● **Exercise details**:
Write out each record exactly as it stands. No pictures belong in the copy.

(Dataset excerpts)
*** Block opens ***
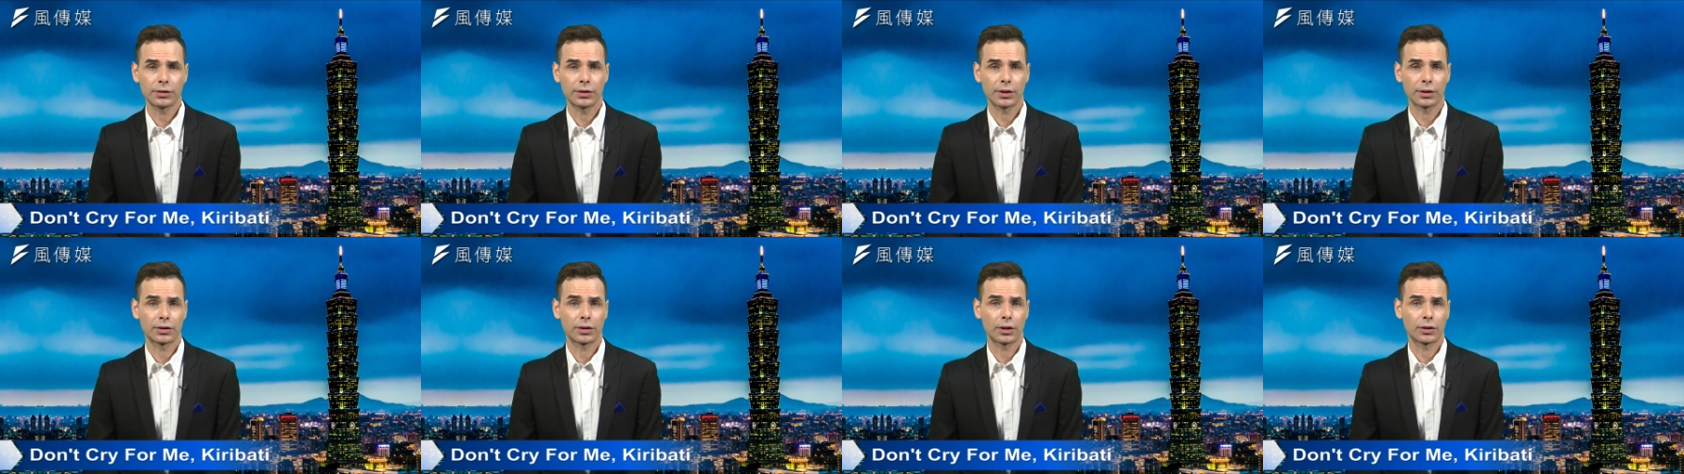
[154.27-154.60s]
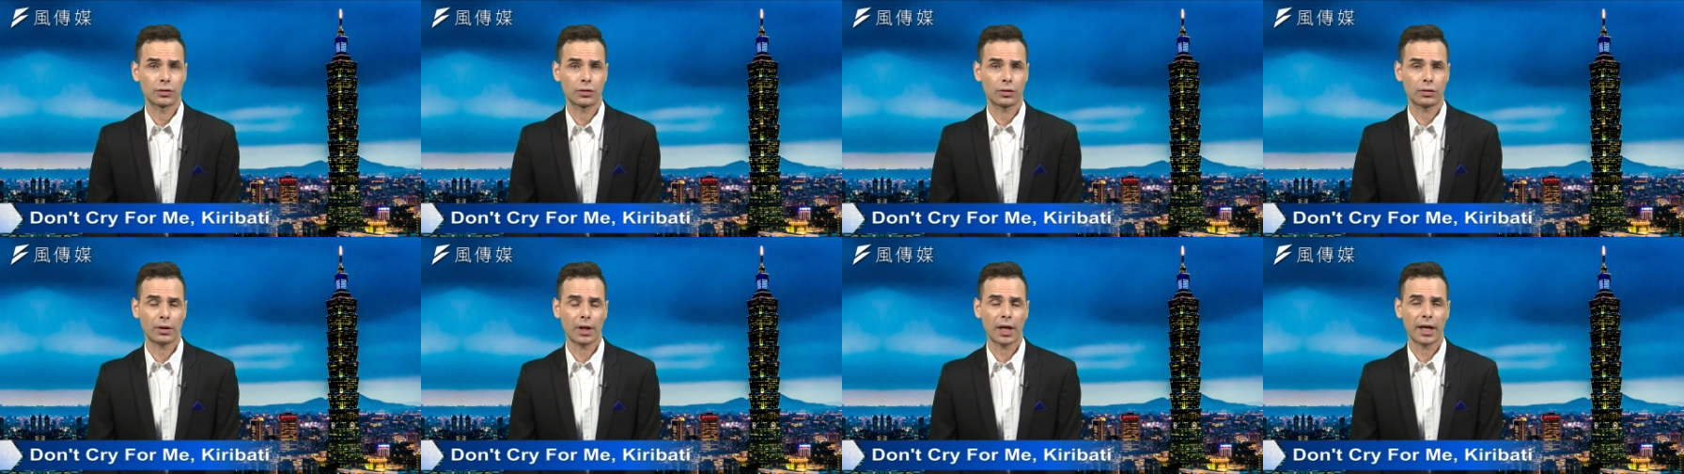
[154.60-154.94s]

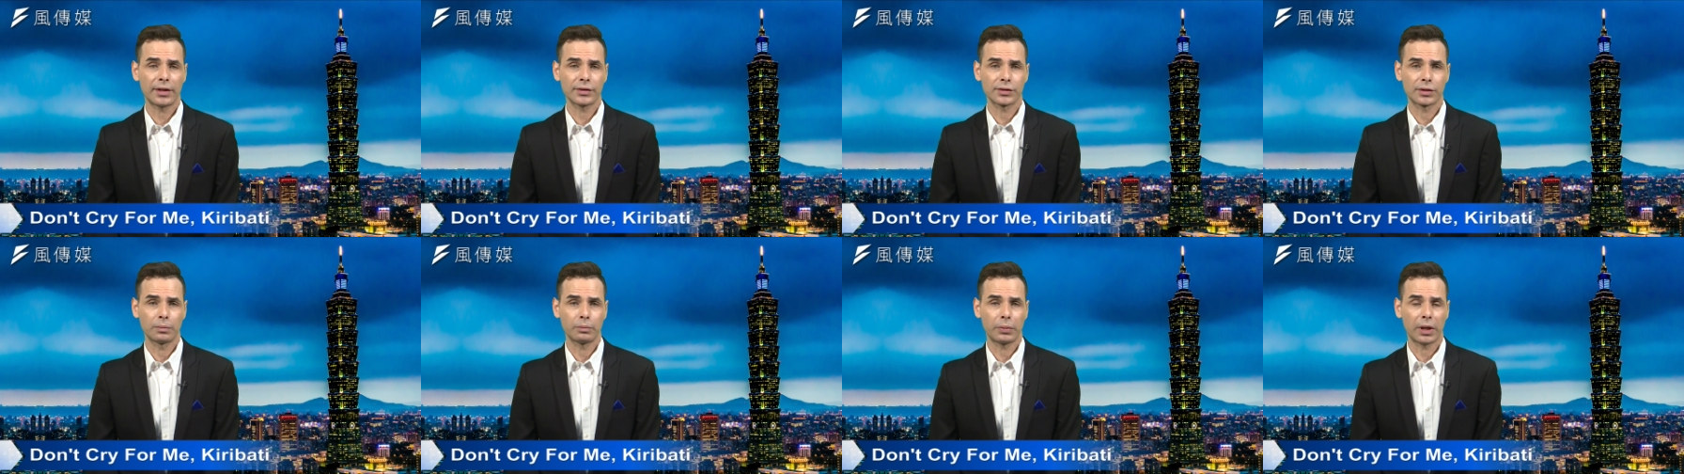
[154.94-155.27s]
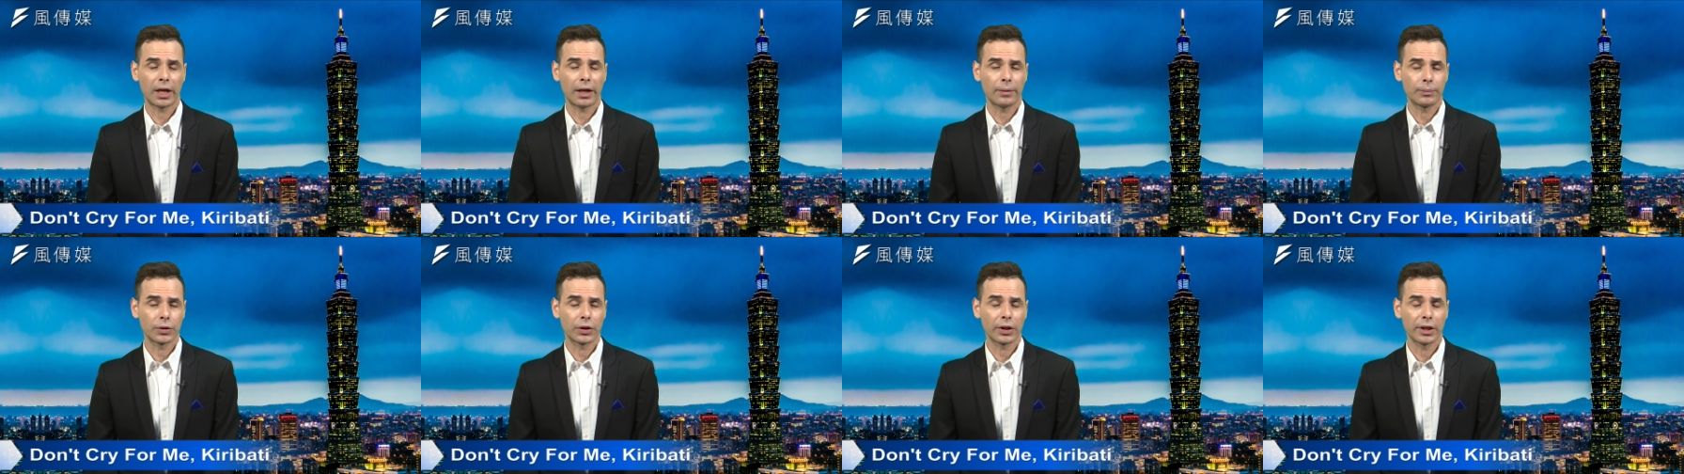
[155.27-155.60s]
600,000
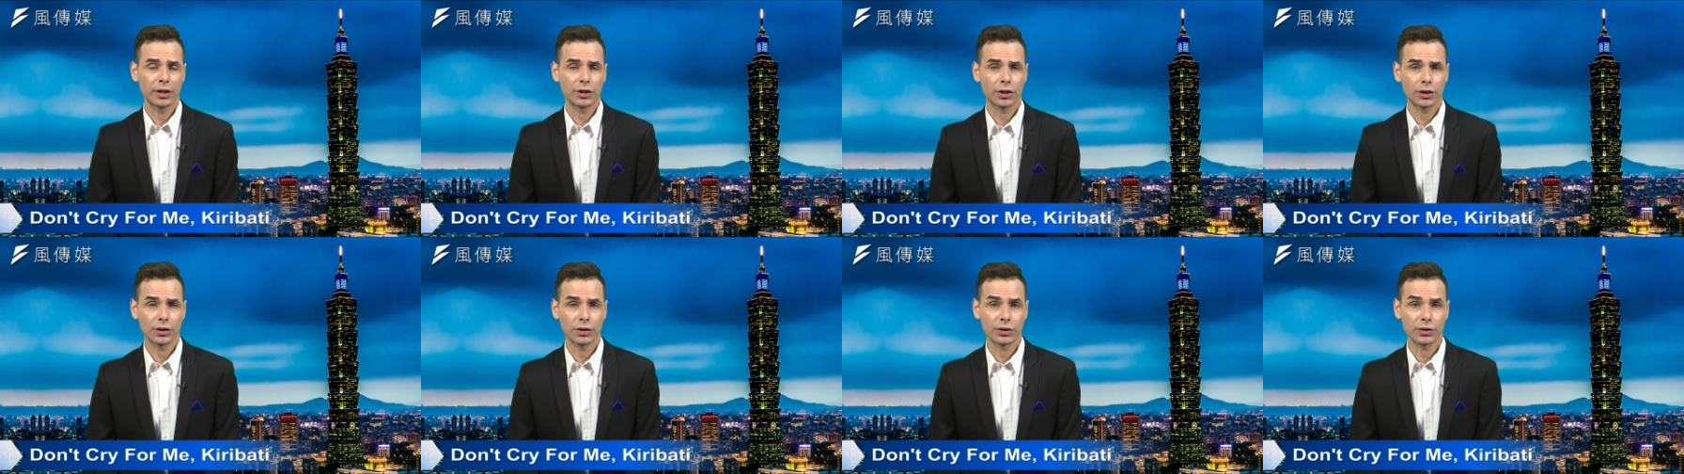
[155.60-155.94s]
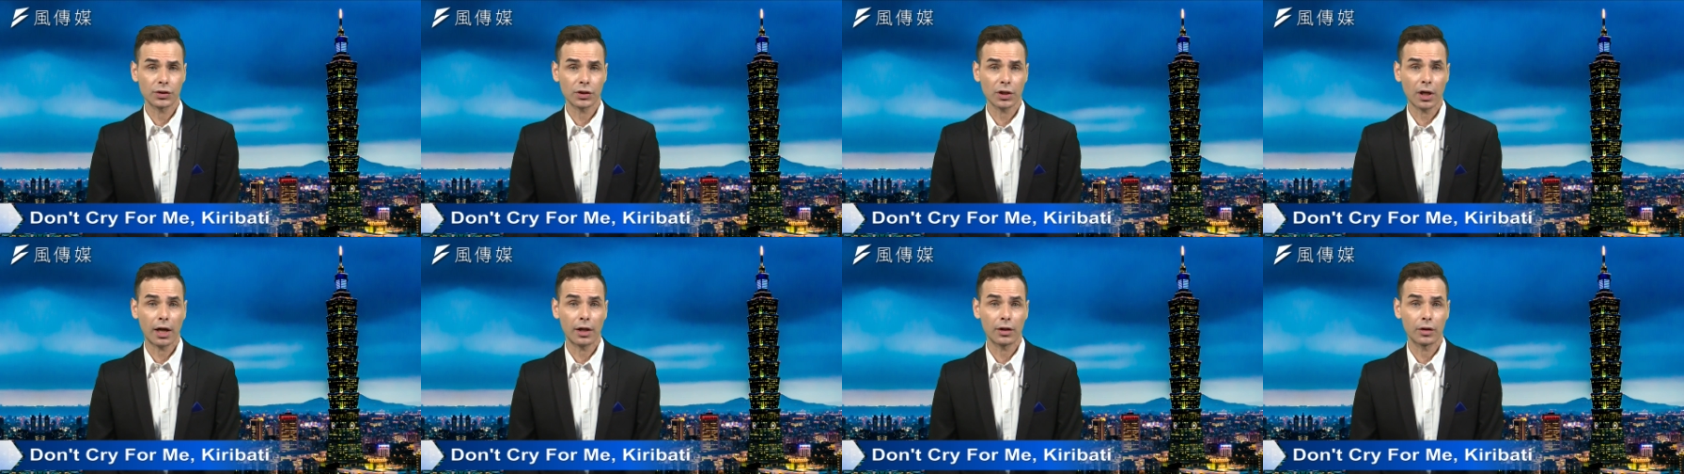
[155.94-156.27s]
population in
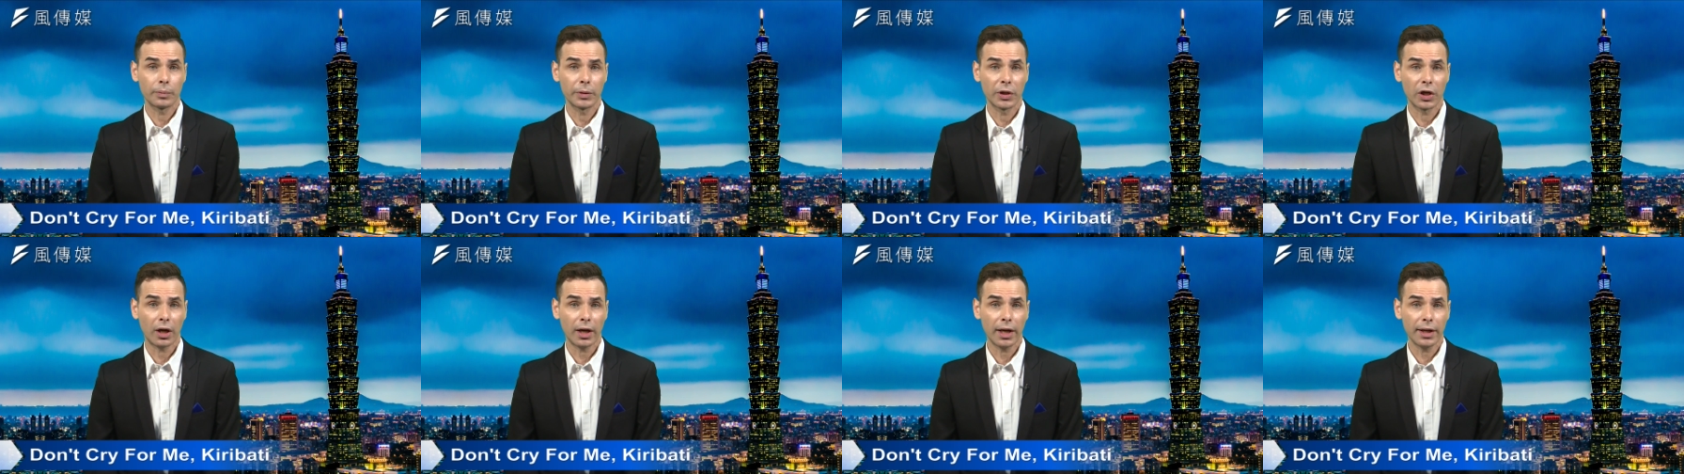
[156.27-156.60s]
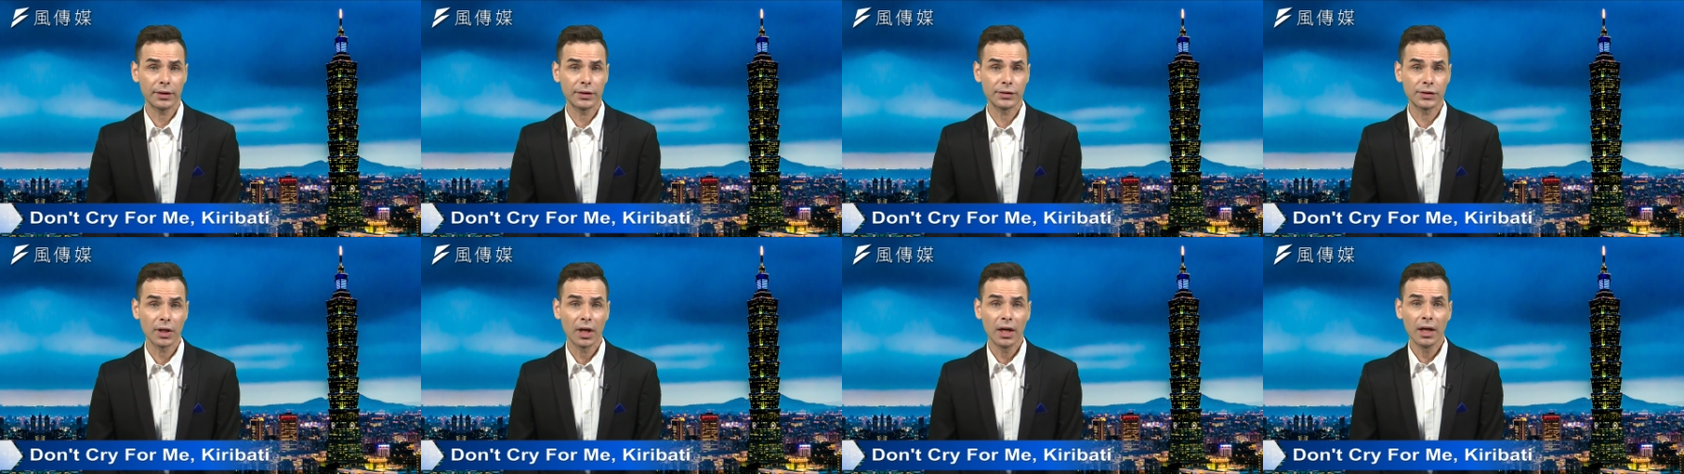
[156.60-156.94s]
Solomon
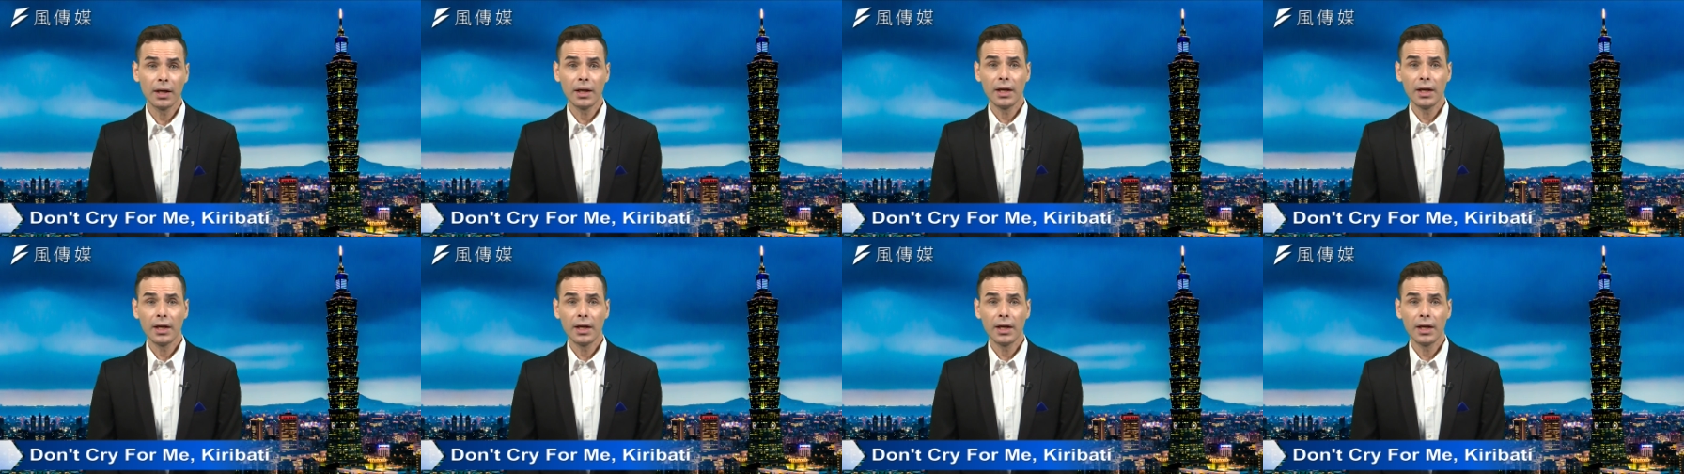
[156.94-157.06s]
Islands.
*** Block closes ***
● **Solution to this task**:
[154.27-154.60s]
[154.60-154.94s]

[154.94-155.27s]
[155.27-155.60s]
600,000
[155.60-155.94s]
[155.94-156.27s]
population in
[156.27-156.60s]
[156.60-156.94s]
Solomon
[156.94-157.06s]
Islands.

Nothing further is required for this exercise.